* Your task: All entries below are to be returned exactly, with pictures left out.

━━ Task inputs ━━

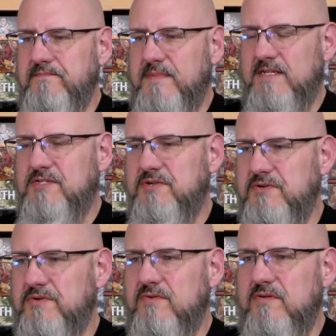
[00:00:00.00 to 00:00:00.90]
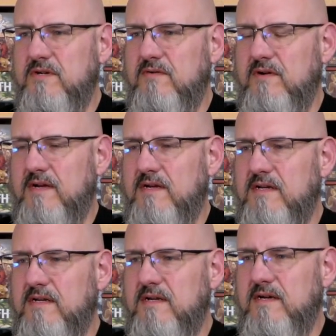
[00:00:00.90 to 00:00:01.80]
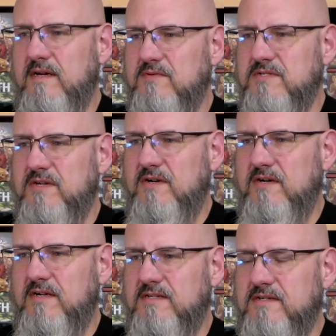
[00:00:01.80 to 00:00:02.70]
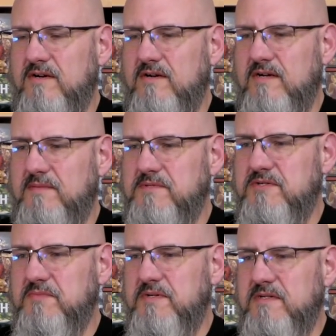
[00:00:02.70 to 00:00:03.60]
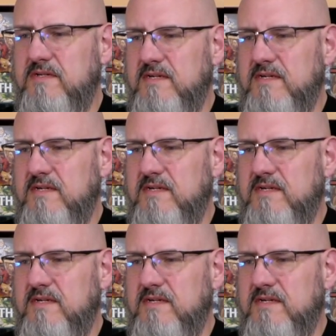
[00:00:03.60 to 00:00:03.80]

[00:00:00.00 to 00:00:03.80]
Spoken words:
That's true. You're right. I was looking on Kickstarter. I'm stupid.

━━━

* Task response:
[00:00:00.00 to 00:00:00.90]
[00:00:00.90 to 00:00:01.80]
[00:00:01.80 to 00:00:02.70]
[00:00:02.70 to 00:00:03.60]
[00:00:03.60 to 00:00:03.80]

[00:00:00.00 to 00:00:03.80]
Spoken words:
That's true. You're right. I was looking on Kickstarter. I'm stupid.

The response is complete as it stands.